(What you need to do): For this exercise, output the line containing "[00:00:14.30]" and every line after it through the end of the records, exactly, and no other line.

(Saved entries)
┌──
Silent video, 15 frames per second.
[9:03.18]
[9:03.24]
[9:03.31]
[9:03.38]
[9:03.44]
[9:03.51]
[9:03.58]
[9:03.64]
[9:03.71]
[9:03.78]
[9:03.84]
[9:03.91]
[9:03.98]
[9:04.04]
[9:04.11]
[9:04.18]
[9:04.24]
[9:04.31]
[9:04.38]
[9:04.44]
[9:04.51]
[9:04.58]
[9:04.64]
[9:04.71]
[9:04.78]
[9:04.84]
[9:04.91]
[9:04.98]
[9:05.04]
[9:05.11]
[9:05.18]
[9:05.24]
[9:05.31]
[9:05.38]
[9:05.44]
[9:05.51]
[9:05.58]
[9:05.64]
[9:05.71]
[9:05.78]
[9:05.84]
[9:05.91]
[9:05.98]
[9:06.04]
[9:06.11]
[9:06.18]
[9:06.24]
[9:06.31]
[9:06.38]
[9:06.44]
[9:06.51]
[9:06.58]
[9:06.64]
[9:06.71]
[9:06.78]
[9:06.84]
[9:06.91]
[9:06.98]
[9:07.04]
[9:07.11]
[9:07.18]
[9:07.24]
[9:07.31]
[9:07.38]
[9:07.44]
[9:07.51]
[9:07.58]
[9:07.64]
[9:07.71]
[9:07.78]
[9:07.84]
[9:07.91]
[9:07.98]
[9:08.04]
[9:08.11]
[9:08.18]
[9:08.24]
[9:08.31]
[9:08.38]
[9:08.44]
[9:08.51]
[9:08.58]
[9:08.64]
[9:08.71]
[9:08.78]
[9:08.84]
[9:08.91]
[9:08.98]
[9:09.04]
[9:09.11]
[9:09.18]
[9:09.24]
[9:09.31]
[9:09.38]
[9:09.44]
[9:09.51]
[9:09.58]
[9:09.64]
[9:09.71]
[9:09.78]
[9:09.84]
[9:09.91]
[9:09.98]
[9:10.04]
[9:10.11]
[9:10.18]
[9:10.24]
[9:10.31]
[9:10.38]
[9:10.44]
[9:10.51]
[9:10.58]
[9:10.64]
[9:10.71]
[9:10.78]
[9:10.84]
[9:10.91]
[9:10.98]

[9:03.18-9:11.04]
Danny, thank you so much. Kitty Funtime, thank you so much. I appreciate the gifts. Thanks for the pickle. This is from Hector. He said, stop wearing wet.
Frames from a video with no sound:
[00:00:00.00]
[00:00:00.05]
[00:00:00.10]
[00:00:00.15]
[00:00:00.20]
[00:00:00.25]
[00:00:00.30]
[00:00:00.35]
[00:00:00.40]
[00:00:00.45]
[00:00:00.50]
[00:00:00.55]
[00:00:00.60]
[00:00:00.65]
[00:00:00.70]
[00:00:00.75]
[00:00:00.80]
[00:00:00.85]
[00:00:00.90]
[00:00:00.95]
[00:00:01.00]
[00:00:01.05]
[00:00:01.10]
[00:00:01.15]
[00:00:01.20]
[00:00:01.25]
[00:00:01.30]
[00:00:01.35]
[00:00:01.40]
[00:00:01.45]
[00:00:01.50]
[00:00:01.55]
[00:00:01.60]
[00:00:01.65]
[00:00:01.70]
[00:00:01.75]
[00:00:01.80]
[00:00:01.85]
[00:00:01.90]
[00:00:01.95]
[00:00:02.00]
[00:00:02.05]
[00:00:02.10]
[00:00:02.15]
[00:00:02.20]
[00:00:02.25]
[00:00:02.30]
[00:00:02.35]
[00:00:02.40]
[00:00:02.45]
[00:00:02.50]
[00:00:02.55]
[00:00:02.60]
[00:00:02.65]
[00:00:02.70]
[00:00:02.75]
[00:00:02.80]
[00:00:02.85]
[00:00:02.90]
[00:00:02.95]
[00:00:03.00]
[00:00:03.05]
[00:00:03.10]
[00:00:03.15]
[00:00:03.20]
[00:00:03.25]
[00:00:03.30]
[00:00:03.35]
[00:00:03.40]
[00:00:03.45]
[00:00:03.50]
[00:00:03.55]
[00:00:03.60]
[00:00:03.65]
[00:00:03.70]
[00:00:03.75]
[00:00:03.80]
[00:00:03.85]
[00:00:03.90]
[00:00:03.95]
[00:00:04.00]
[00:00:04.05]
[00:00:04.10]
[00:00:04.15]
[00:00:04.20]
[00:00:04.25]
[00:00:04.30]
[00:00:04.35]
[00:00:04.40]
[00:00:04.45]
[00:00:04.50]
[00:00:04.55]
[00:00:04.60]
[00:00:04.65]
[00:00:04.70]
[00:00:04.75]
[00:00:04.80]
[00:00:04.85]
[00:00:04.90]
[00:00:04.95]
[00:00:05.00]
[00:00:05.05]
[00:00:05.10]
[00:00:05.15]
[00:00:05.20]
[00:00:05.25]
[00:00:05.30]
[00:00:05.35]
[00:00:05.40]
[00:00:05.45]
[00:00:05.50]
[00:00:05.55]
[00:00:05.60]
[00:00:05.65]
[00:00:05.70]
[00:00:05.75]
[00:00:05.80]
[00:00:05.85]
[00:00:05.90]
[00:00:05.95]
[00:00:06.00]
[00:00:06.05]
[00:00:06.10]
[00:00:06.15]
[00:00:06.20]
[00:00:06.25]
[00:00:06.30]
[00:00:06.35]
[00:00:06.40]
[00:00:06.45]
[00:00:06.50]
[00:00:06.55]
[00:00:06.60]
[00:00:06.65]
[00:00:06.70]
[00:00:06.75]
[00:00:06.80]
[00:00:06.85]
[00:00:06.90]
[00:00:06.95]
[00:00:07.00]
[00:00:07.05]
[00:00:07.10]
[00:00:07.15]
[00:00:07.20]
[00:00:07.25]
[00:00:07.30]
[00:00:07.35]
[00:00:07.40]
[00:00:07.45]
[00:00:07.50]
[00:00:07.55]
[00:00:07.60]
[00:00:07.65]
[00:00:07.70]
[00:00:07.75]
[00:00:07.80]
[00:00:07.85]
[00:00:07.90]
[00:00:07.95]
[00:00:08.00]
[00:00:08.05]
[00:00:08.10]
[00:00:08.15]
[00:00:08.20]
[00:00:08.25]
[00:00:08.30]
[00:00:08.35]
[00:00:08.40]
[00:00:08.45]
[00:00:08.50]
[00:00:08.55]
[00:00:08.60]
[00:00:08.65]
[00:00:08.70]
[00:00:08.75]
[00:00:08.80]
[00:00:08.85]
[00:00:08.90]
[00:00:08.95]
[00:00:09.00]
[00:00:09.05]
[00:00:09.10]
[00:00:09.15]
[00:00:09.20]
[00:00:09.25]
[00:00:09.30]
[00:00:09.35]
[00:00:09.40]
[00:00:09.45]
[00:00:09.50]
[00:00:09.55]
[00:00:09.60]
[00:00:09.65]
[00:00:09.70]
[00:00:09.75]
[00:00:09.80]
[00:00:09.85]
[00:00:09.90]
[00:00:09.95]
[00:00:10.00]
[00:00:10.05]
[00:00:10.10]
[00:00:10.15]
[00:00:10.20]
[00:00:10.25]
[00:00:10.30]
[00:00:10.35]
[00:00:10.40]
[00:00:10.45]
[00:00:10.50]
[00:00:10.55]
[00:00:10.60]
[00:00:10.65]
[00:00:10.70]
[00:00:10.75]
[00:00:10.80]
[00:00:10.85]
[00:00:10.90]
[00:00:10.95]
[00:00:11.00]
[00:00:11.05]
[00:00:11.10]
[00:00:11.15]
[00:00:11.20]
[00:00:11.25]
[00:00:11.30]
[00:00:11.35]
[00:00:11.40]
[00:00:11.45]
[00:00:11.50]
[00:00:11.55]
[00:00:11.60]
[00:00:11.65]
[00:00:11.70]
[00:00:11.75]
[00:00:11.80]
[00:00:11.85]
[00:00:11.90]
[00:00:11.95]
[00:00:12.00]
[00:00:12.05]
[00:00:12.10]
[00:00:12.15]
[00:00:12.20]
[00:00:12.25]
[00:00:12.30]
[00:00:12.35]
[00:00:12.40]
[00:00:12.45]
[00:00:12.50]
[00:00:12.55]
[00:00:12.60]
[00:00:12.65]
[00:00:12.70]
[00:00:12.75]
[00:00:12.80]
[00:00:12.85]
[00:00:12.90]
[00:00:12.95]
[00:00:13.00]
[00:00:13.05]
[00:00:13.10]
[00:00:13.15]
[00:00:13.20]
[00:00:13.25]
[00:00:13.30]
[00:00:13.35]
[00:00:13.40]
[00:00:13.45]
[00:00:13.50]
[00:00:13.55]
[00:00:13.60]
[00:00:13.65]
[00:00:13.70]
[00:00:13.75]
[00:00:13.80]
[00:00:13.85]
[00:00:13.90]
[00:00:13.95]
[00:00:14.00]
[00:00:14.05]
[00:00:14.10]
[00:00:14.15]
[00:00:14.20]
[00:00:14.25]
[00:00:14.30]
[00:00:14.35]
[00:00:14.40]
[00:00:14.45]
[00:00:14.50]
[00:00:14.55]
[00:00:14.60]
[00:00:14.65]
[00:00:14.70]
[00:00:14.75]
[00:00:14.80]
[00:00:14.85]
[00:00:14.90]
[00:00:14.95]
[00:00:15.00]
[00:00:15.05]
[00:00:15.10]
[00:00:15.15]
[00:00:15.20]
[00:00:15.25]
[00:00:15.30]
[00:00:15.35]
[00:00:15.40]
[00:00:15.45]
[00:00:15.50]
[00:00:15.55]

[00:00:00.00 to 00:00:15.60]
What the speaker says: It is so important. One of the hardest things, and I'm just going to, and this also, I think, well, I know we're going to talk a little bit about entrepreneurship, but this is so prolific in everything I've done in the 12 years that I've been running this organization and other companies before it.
└──
(Exercise result):
[00:00:14.30]
[00:00:14.35]
[00:00:14.40]
[00:00:14.45]
[00:00:14.50]
[00:00:14.55]
[00:00:14.60]
[00:00:14.65]
[00:00:14.70]
[00:00:14.75]
[00:00:14.80]
[00:00:14.85]
[00:00:14.90]
[00:00:14.95]
[00:00:15.00]
[00:00:15.05]
[00:00:15.10]
[00:00:15.15]
[00:00:15.20]
[00:00:15.25]
[00:00:15.30]
[00:00:15.35]
[00:00:15.40]
[00:00:15.45]
[00:00:15.50]
[00:00:15.55]

[00:00:00.00 to 00:00:15.60]
What the speaker says: It is so important. One of the hardest things, and I'm just going to, and this also, I think, well, I know we're going to talk a little bit about entrepreneurship, but this is so prolific in everything I've done in the 12 years that I've been running this organization and other companies before it.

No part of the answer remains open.